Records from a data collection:
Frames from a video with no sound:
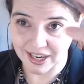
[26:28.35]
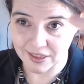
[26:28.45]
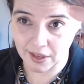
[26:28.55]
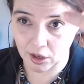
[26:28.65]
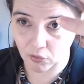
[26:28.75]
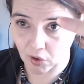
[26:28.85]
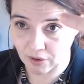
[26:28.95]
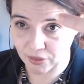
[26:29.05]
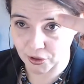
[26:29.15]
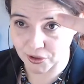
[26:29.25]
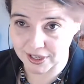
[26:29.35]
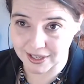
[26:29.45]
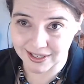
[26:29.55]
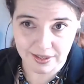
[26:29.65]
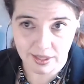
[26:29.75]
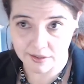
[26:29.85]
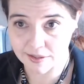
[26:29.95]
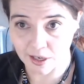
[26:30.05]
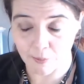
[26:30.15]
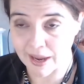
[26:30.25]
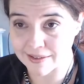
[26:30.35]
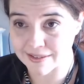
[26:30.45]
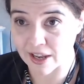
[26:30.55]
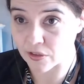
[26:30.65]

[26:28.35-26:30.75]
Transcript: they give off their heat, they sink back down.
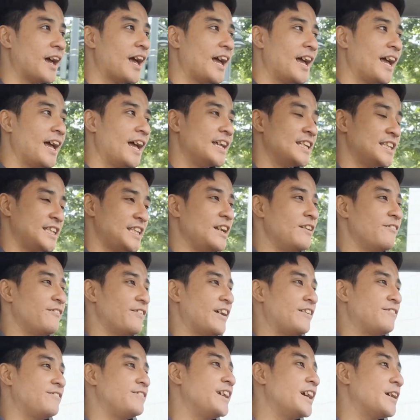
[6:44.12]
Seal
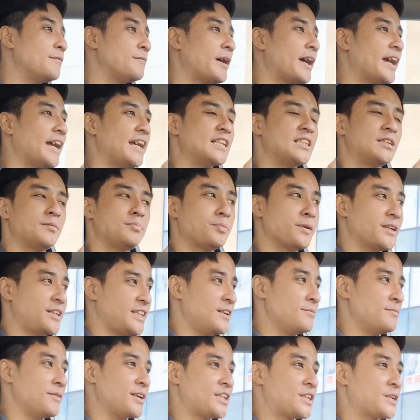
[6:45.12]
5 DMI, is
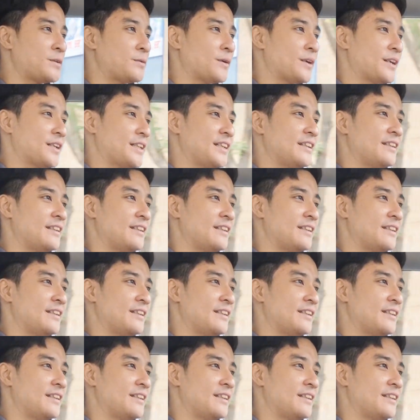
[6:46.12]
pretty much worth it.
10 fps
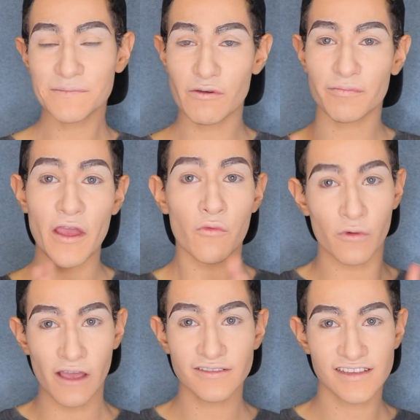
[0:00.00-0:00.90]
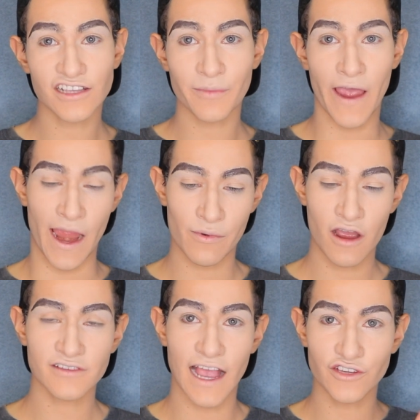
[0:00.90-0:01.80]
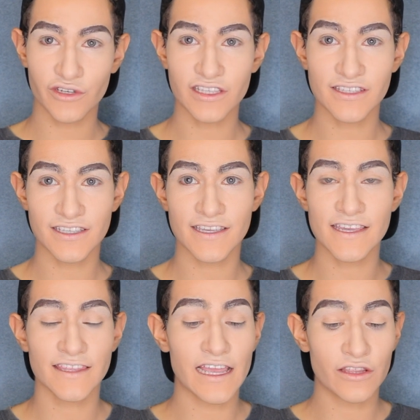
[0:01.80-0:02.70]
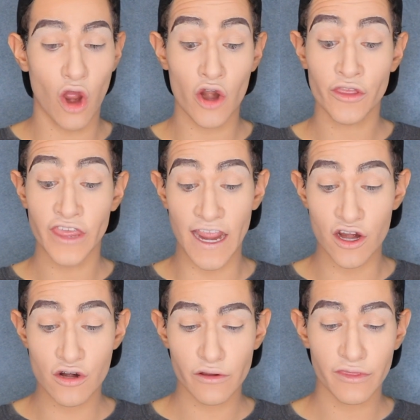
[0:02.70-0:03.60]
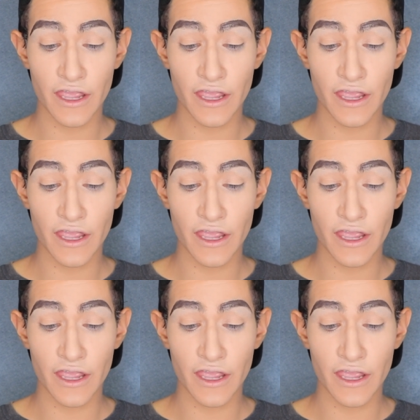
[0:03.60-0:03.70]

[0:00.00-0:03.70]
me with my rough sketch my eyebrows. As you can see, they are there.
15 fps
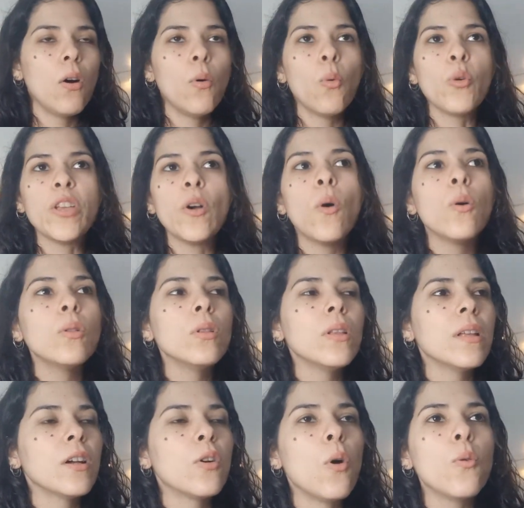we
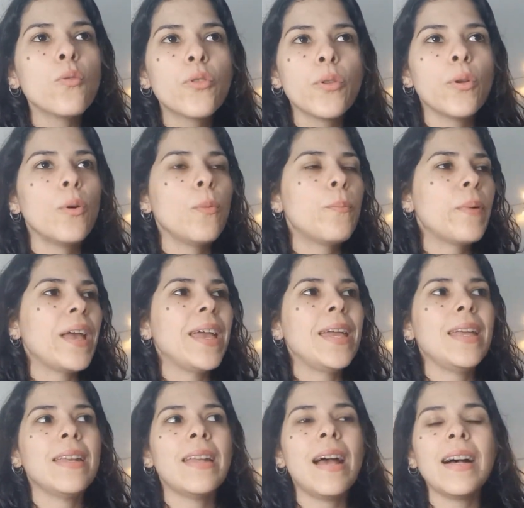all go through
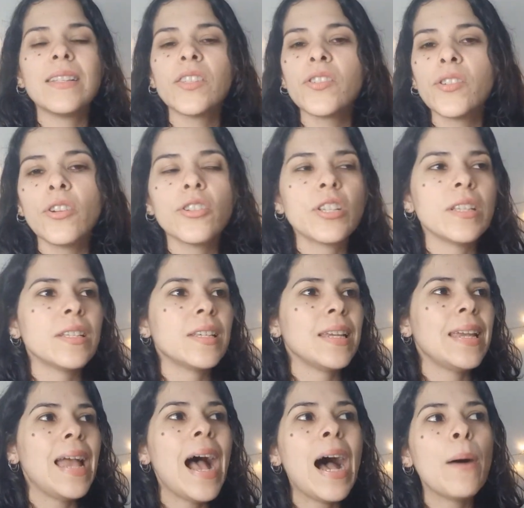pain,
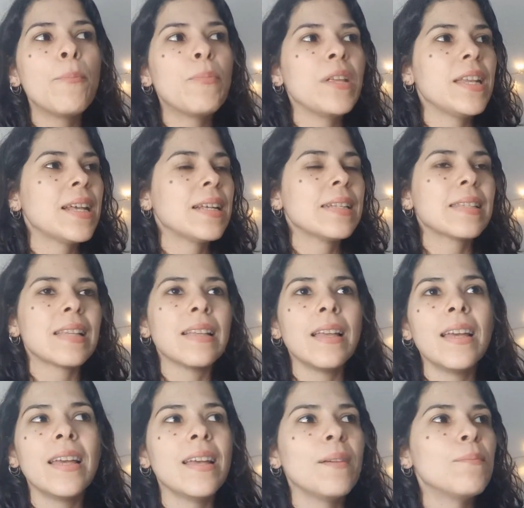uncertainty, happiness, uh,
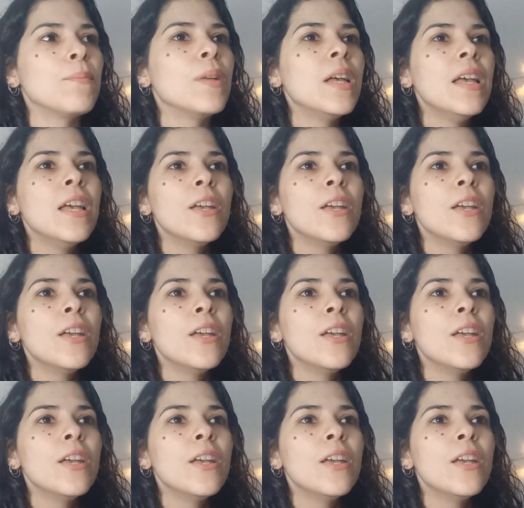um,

> **PROMPT**:
Starting at the line with "[0:01.80-0:02.70]", reproduce exactly each line through the end of the entries, including the first and the last, and skip the pictures.

> **EXPECTED ANSWER**:
[0:01.80-0:02.70]
[0:02.70-0:03.60]
[0:03.60-0:03.70]

[0:00.00-0:03.70]
me with my rough sketch my eyebrows. As you can see, they are there.
15 fps
we
all go through
pain,
uncertainty, happiness, uh,
um,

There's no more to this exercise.